**Task prompt:** With the images omitted, return all of the entries exactly as they stand.

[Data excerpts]
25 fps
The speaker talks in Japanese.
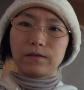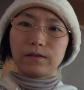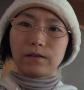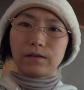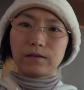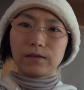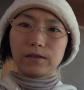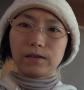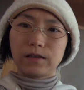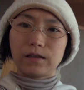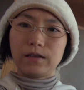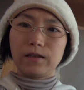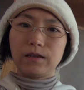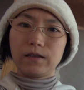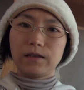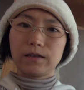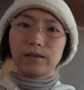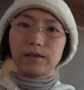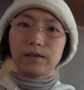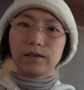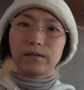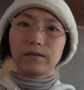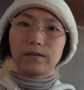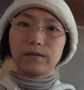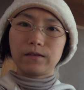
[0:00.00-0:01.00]
たくさんいらっ
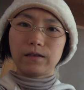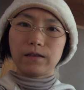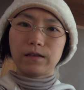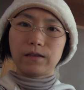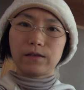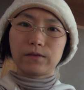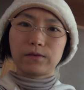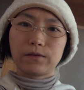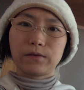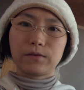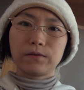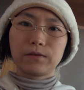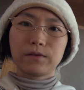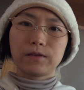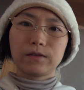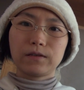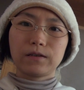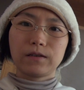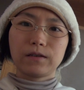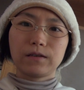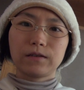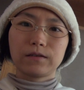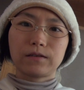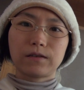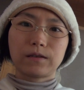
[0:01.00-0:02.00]
しゃって、その
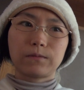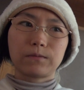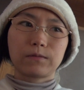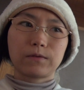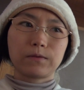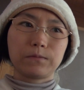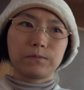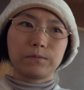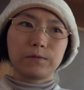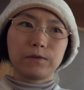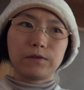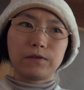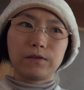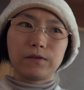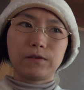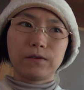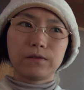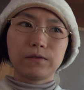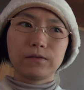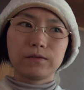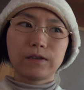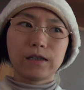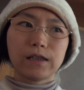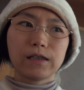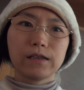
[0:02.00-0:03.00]
方々も苦
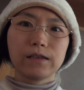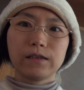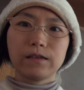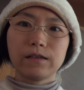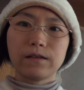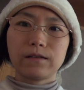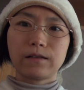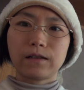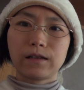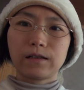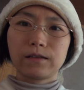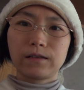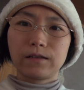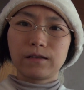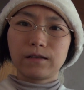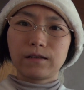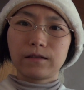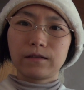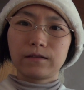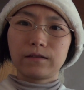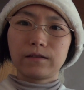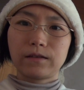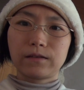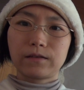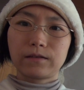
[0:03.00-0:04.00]
情を出してるはず
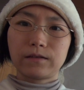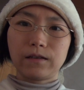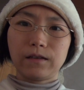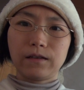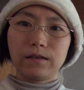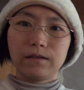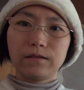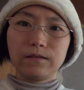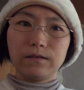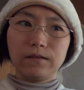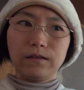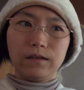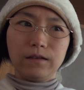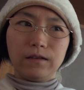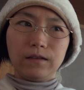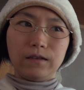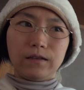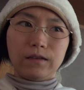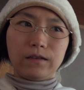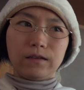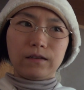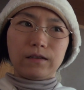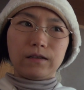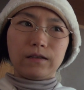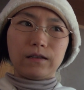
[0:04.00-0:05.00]
なんですね。
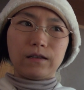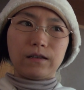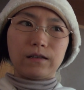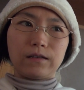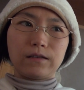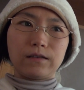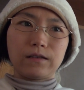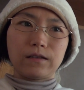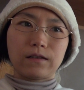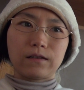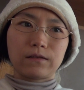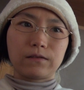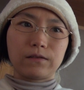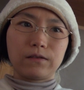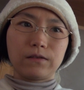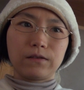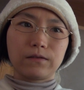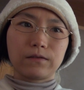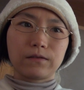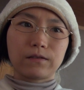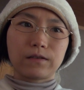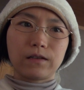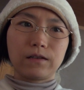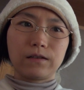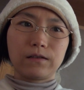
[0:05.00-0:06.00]
市役所
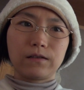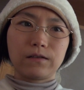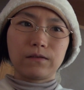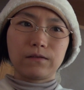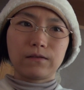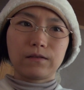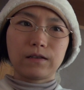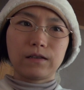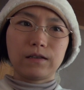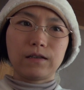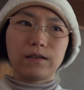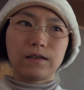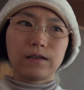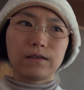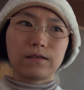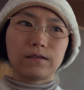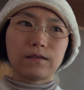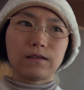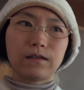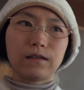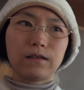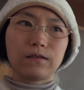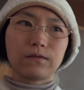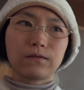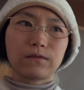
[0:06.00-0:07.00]
の環境課であっ
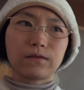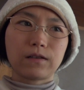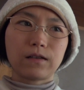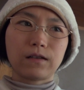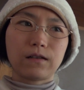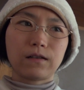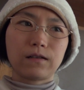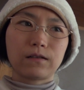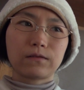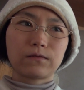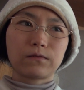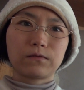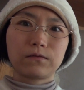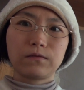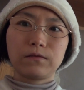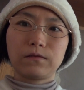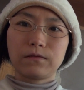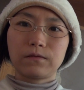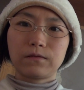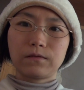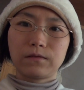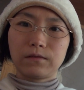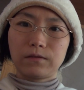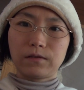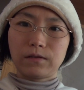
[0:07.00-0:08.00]
たりとか、国
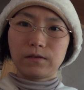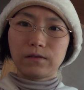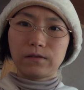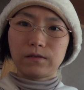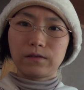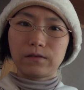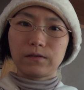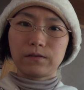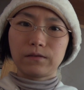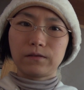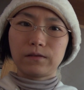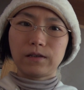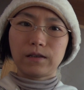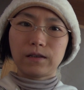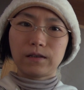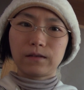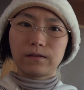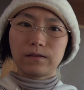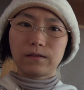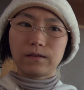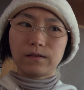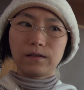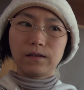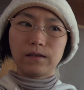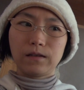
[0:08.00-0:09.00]
土交通省であっ
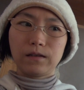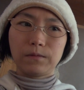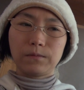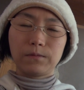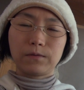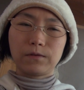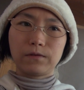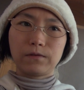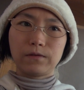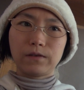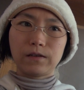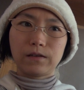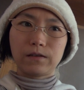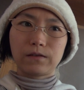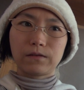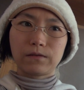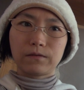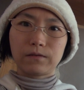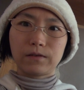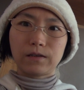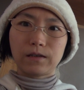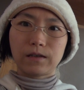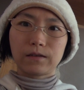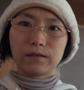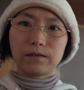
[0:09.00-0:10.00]
たり、防衛
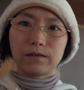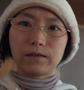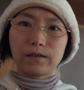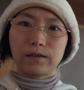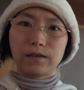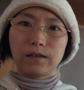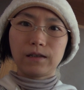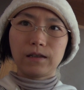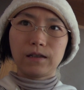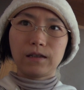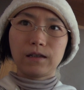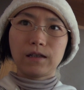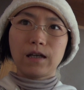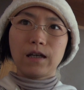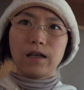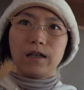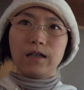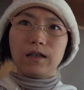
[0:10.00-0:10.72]
省であったり、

**Solution to this task:**
25 fps
The speaker talks in Japanese.
[0:00.00-0:01.00]
たくさんいらっ
[0:01.00-0:02.00]
しゃって、その
[0:02.00-0:03.00]
方々も苦
[0:03.00-0:04.00]
情を出してるはず
[0:04.00-0:05.00]
なんですね。
[0:05.00-0:06.00]
市役所
[0:06.00-0:07.00]
の環境課であっ
[0:07.00-0:08.00]
たりとか、国
[0:08.00-0:09.00]
土交通省であっ
[0:09.00-0:10.00]
たり、防衛
[0:10.00-0:10.72]
省であったり、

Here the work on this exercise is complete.